Wednesday, 18 March 2015

Eucalypt flowers and the land of wildfires

One of the best things about my job is going to the field and last week this was made possible, my mission was to visit a eucalypt orchard and collect capsules of Eucalyptus globulus. Perfect! Since I had to collect capsules from the canopy, and eucalypt trees are quite tall, the orchard manager and me had to go in a crane to reach the top of the trees, I couldn’t believe it! It was fantastic and it truly made my day. Even though I have been in even taller canopies before, of different species, in different places and situations, it was for me as marvelous as the first time. It is always fascinating to reach a tree perspective from its canopy – sorry for not having pictures of the moment, but I had to share this with you anyway.

As I was there for capsule collection, I obviously took the chance of collecting some flowers too.
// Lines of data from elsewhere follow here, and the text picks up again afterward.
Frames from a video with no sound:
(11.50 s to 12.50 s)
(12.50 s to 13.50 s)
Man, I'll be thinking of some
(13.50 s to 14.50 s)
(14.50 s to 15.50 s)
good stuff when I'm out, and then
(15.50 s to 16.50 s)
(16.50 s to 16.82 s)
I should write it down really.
I have been looking for eucalypt flowers for quite a while, but the canopies are tall, so I never managed to reach them (I don’t always find a crane next to the trees for a little canopy ride). Eucalypt flowers might not be extremely spectacular in terms of pollination, but their morphology is very interesting – and you have to agree it’s hard to stop looking at these beauties.
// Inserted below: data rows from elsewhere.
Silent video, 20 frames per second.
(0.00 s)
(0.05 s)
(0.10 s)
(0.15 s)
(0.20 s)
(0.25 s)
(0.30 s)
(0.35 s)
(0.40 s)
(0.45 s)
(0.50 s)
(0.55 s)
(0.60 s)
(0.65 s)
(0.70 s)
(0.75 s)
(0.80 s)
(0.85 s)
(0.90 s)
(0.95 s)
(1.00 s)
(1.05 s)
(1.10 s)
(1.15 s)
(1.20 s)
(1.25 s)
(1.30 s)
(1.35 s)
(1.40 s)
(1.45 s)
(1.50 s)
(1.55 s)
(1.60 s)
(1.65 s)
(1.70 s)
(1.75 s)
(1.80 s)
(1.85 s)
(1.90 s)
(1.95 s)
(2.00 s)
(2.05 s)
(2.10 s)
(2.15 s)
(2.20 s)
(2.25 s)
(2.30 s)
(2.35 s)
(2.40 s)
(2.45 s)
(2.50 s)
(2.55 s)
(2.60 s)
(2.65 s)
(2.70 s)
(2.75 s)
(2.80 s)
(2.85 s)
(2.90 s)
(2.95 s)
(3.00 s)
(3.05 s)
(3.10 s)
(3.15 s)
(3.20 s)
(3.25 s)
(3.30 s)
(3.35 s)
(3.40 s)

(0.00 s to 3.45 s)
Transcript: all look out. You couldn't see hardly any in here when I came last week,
Eucalypt flowers diversity: 1 – Eucalyptus rhodantha; 2 – E. kingsmillii; 3 – E. synandra

Since eucalypts belong to Myrtaceae, you do not expect a perianth here, stamens perform the attractive parts of the flower, and the colour attributed to the flower is actually the color of the stamens’ filaments. But even if you are not expecting to find a perianth, it doesn’t mean they don’t have one, or had… Eucalyptus perianth is replaced by a protective woody structure – the operculum, which falls at anthesis.
The operculum is maybe the most emblematic structure of the flowers of this genus, but it is not a new structure, it is a modified one instead. The origin of the operculum is actually on the fusion of perianth members (calyx and corolla), but in most groups (e.g. Symphyomyrtus subgenus) you will find two opercula in one flower bud: an outer operculum (of sepal origin) and an inner operculum (of petal origin). In these species, the sepal-derived operculum falls during bud development and the petal-derived one falls at anthesis. So, perianth exists, but is only there on early stages, before anthesis, leaving only a scar on the flower as a reminder of their existence.  

E. globulus flowers; The presence of a scar in the flower bud is a clear evidence that the outer operculum has fallen. Species with a single operculum, or fused opercula, lack this scar. (Photo: Bill Higham)
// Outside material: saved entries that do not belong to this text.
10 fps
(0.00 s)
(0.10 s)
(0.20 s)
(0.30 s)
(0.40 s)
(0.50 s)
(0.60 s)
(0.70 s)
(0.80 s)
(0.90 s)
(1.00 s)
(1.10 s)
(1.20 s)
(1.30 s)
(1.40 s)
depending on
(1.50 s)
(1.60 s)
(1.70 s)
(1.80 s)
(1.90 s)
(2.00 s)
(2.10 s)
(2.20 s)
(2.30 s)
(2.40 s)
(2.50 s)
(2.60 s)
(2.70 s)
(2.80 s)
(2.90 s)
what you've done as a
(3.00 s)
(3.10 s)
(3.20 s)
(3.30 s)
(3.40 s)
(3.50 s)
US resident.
Another character of Myrtaceae, which has been discussed in another post is the hypanthium. The hypanthium is present in a number of groups, its morphology is labile, as well as the tissues involved, so do not expect to find identical hypanthia in different groups. Eucalypt hypanthia embed the inferior ovaries, and only the style is visible, between the stamina ring and base of the style.

E. globulus buds and flowers at early and later stages.
(Photos: Forest and Kim Starr)

In a later stage, this receptacular structure is involved in the formation of the capsule. Since hypanthium and ovary are structures intimately linked, maturation of the ovary takes place inside the hypanthium and a woody dehiscence capsule is formed. This is why eucalypt capsules are known to be false fruits, because the hypanthium is involved in the process and in the fruit structure. Finally, dehiscence takes place after capsules dry out (usually as a response to dead tissues caused by fire), and capsule opens through valves formed by the splitting of the ovary roof, corresponding to the locules.

When capsules dry out, the ovary roof splits in several valves and seeds are shed through these valves. The number of valves correspond to the number of ovary locules. Scars and rings, corresponding to floral organs, are also still visible in mature capsules. (Photo: John Tann)

Considering the dehiscence behavior and the ecology of eucalypts, I wonder if the formation of these false fruits are actually adaptations to fire. It has been already showed that eucalypt seeds are not fire-resistant, so seed viability relies on the insulating properties of the woody capsules. Perhaps two layers of tissue, the hypanthium combined with the ovary wall, provide higher insulating capacity?